An Overview

Nilotpal Biswas
M.B.A (F), Dept. of Commerce
Roll No: 23

Mergers and acquisitions (abbreviated M&A) refers to the aspect of corporate strategy, corporate finance and management dealing with the buying, selling and combining of different companies that can aid, finance, or help a growing company in a given industry grow rapidly without having to create another business entity.   Mergers and acquisition, now a day’s has become a well practiced phenomenon in the Indian corporate sector. In 2007, there were a total of 676 M&A deals and 405 private equity deals, in 2007, the total value of M&A and PE deals was USD 70 billion, Total M&A deal value was close to USD 51 billion, Private equity deals value increased to USD 19 billion. The growth in mergers and acquisition
Came because of three reasons,
  (a) Globalisation and increased competition
  (b) Concentration of companies to achieve economies of scale
  (c) Cash Reserves with corporate
This Merger and acquisition is seeing a major change in trend and now a day’s Cross-border deals are growing faster than domestic deals. And of course Private Equity (PE) houses have funded projects as well as made a few acquisitions in India.

In year 2008, M&A deals in India in 2008 totaled worth 19.8 bn $, less compared to last year which stood at 33.1 bn $. Decline of M&A activity was in line with the global activity.
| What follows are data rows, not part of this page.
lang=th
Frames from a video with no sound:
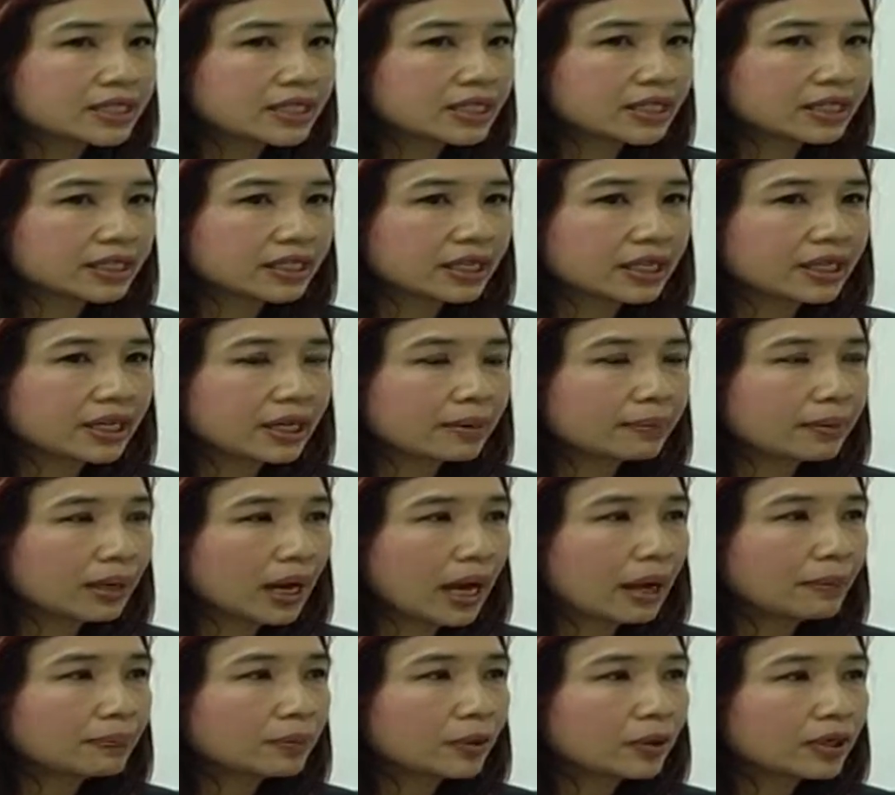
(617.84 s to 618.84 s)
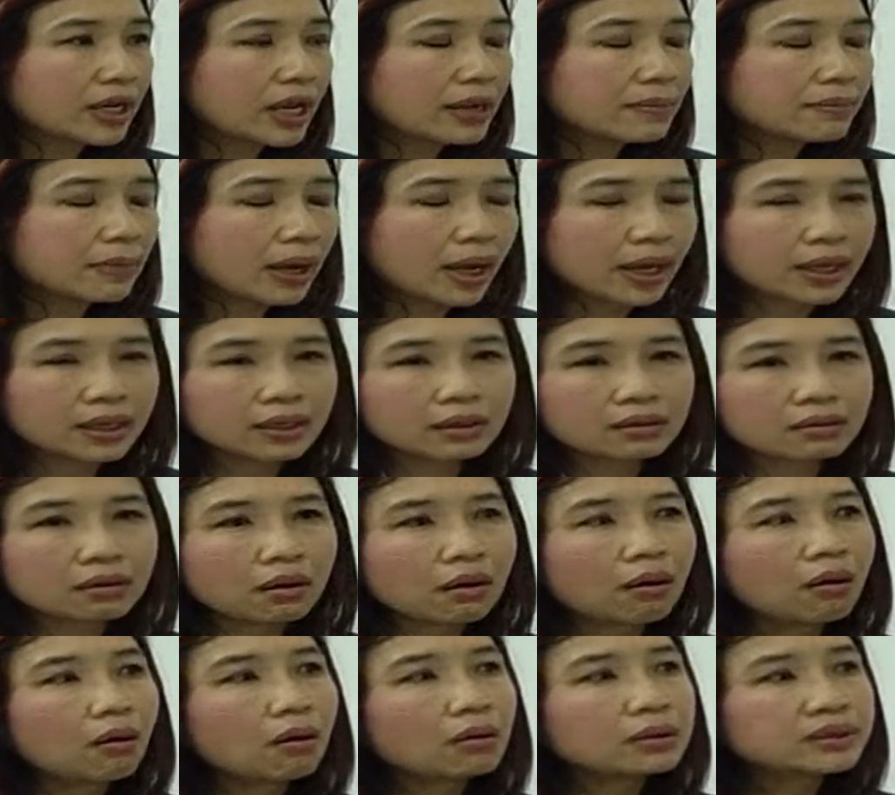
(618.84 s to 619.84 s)
ฉีดกินได้ขับรถได้ไหม
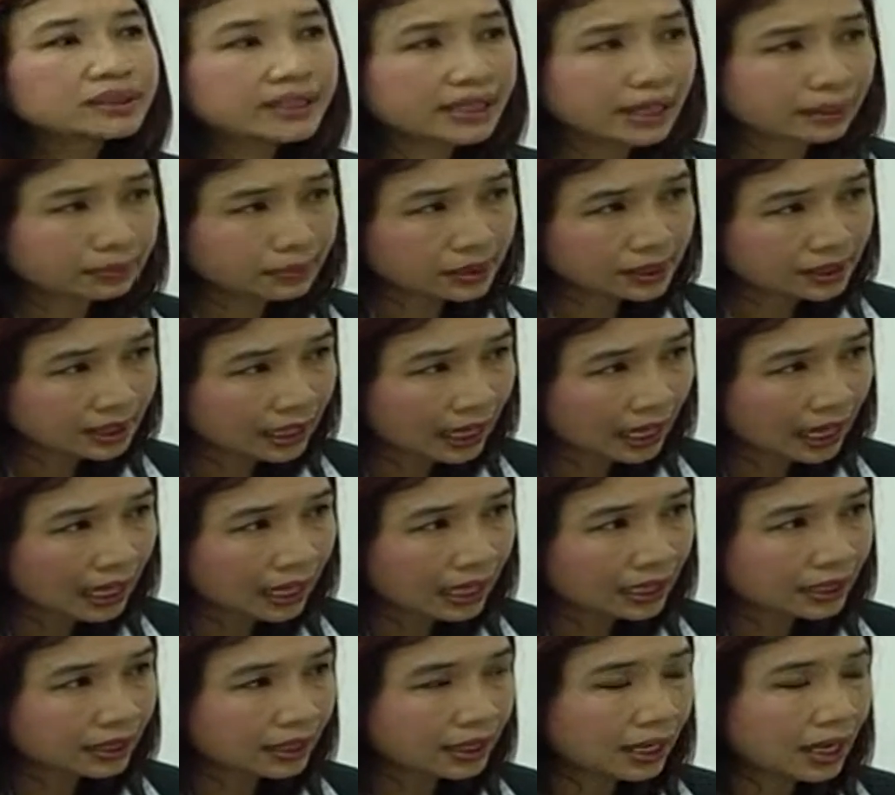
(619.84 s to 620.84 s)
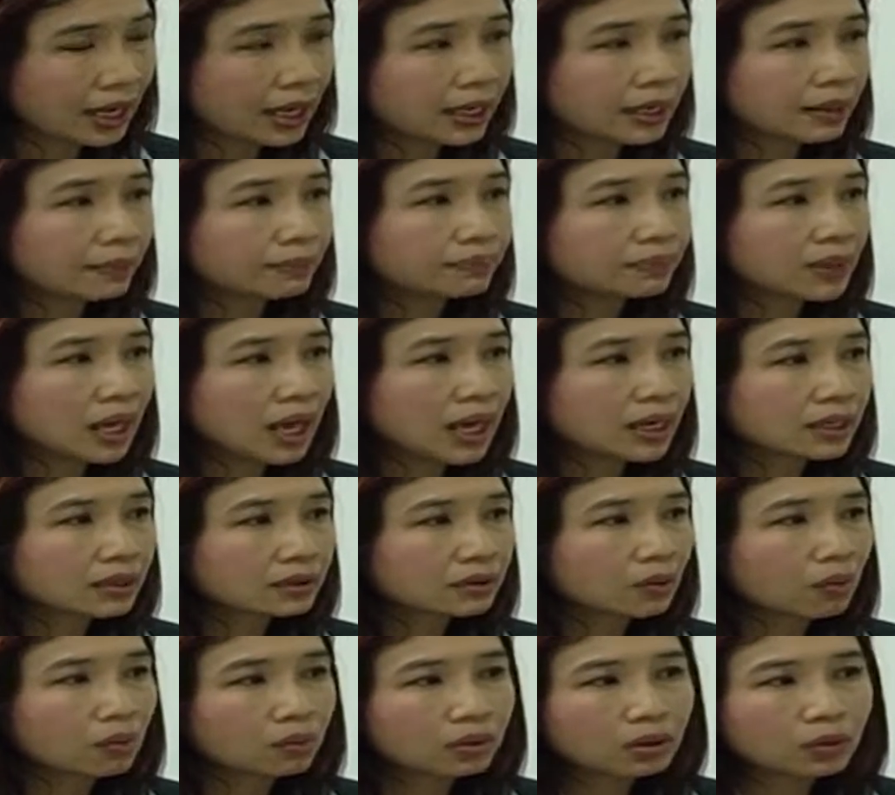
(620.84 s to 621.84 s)
ก็เสี่ยงเหมือนกันนะคะน้ำตาล
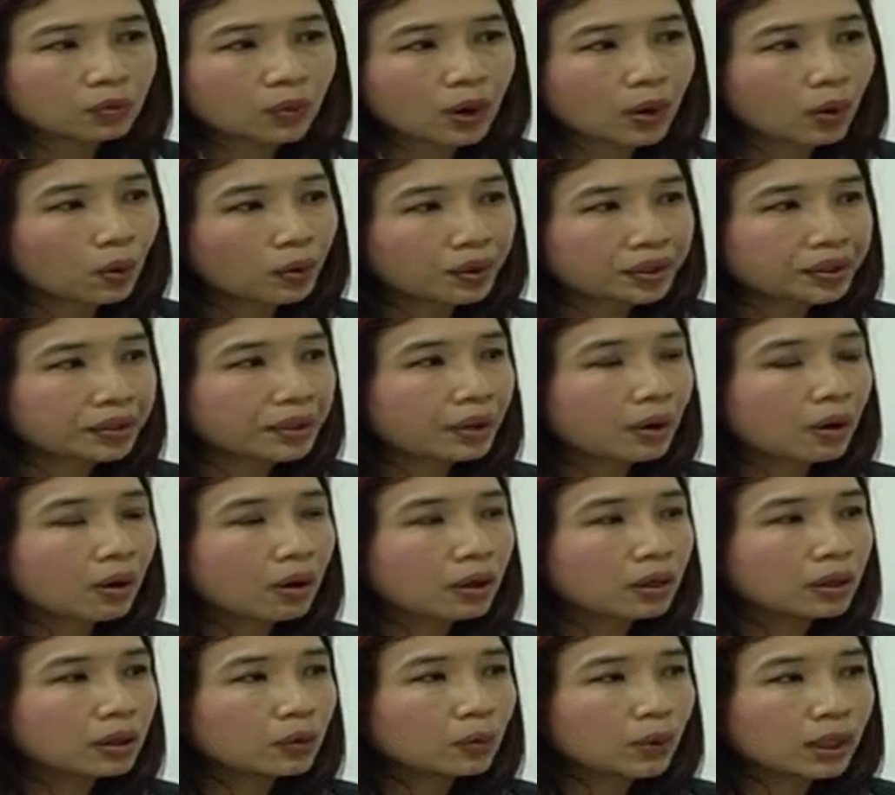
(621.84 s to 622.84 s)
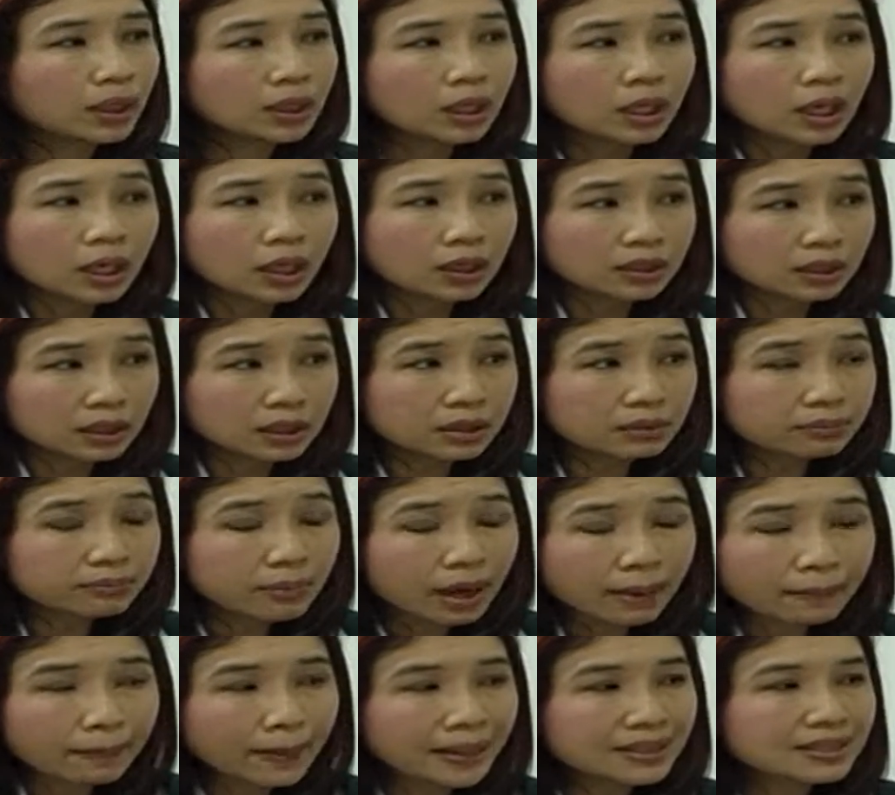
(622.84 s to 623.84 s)
ตกหรือว่าอดนอนหรือว่าตื่น
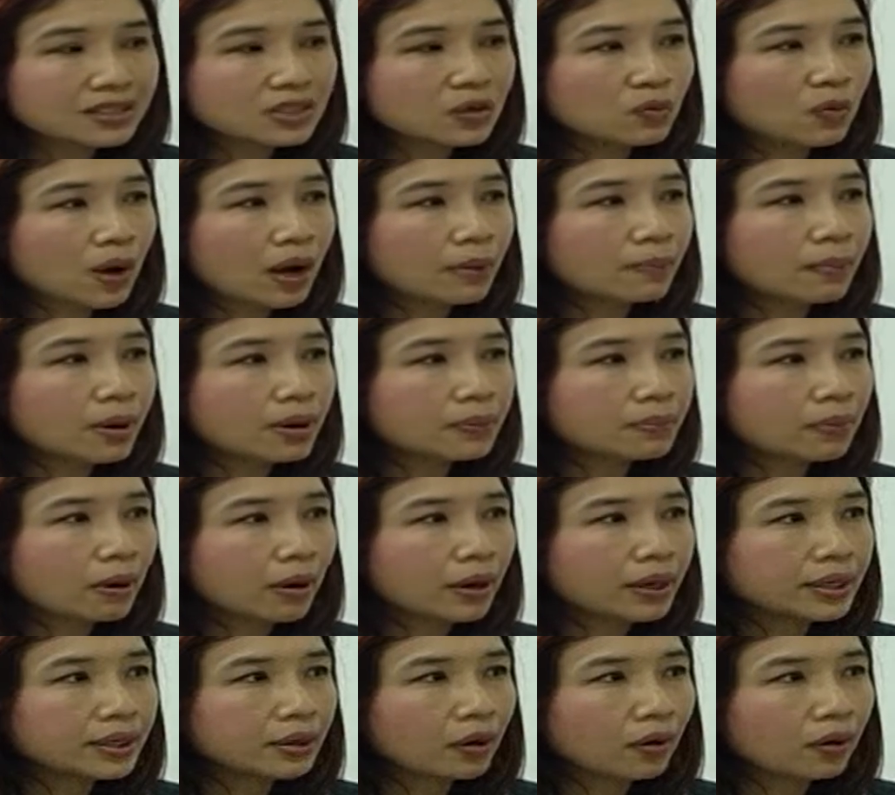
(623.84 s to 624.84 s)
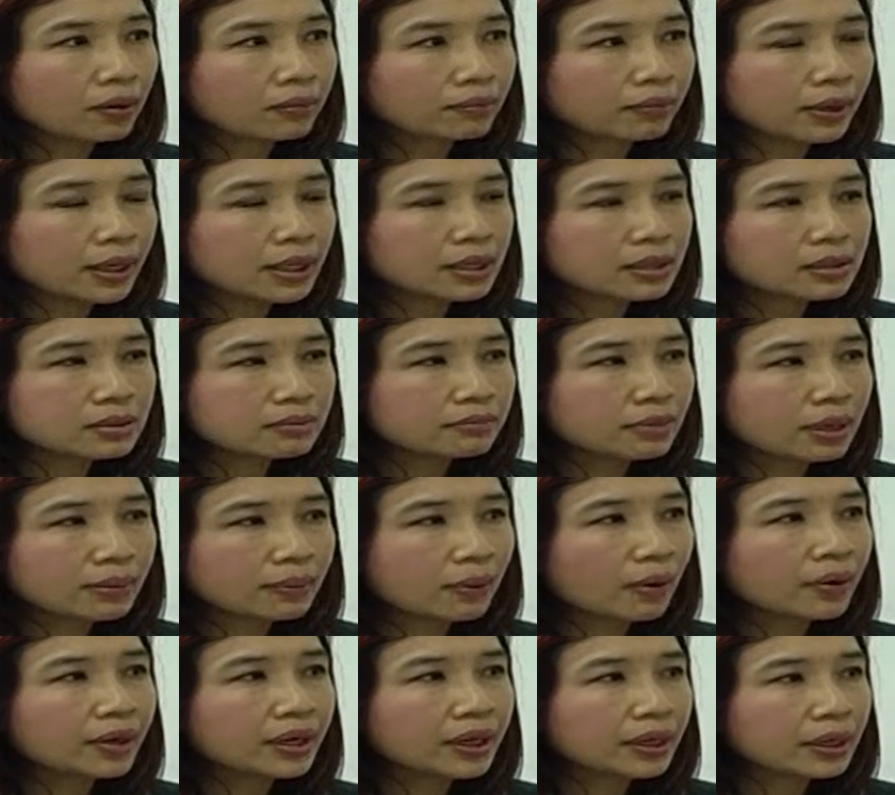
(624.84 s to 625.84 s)
มาปัสสาวะบ่อยๆ นอนไม่ไม่
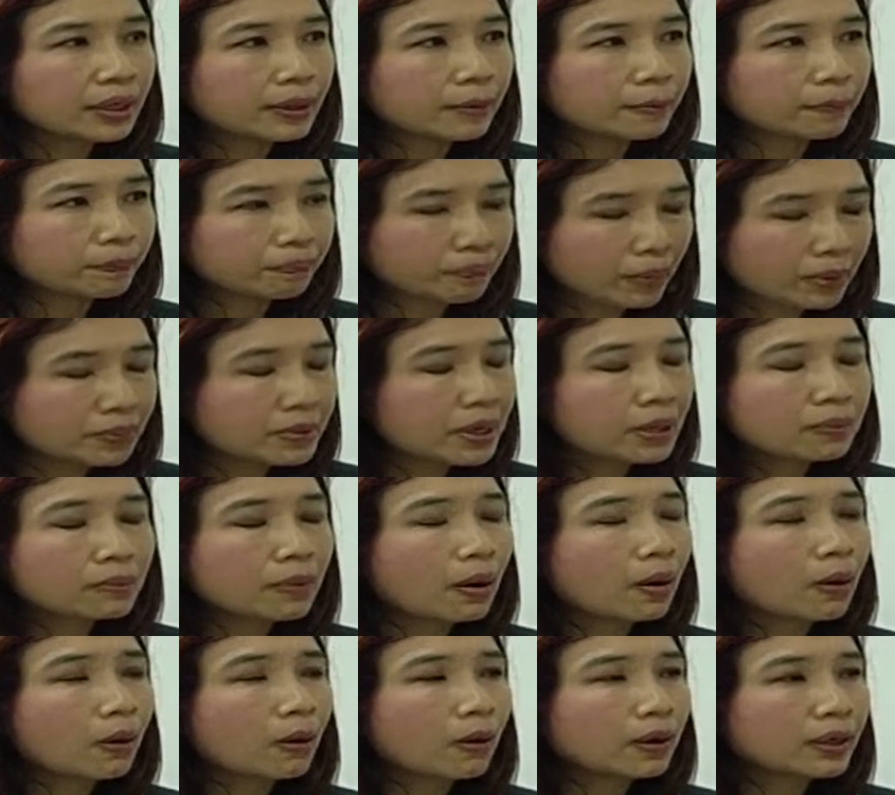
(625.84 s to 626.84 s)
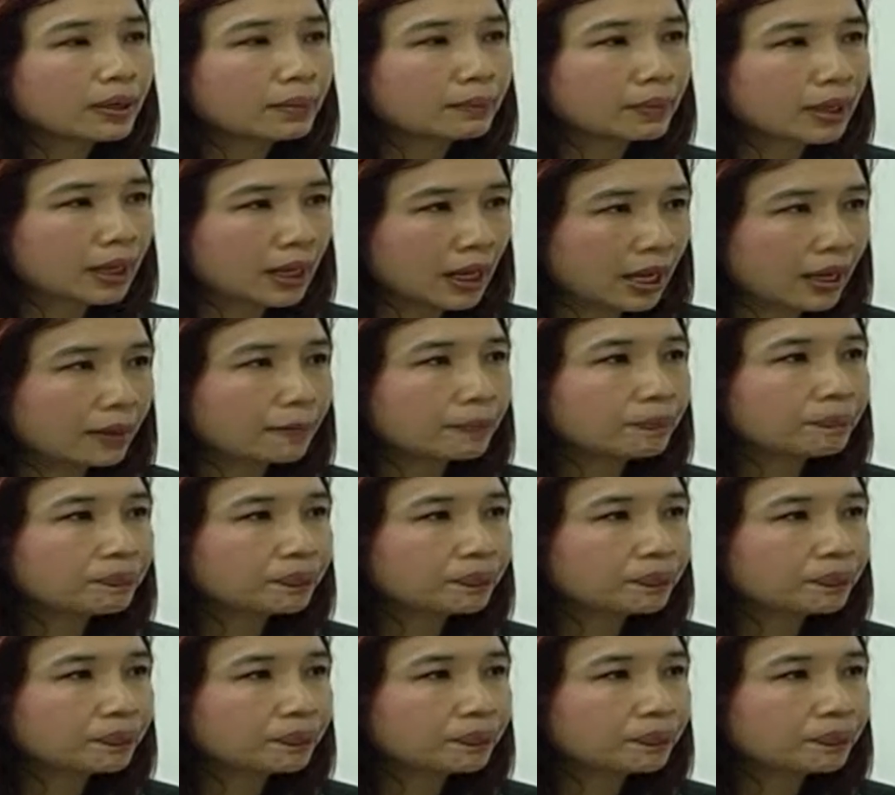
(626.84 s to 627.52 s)
พอเพียงดีพอไม่เพียงพอม่วงเหงาหาว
Cross border M&A totaled 8.2 bn $ compared to 18.7 bn $. But one deal of acquisition happened that year which took the world by storm. That is Tata Motor’s acquisition of Jaguar-Land Rover. On March 26, 2008, Tata Motors entered into an agreement with Ford for the purchase of JLR. Tata Motors agreed to pay US$ 2.3 billion in cash for a 100% acquisition of the businesses of JLR. As part of the acquisition, Tata Motors did not inherit any of the debt liabilities of JLR - the acquisition was totally debt free.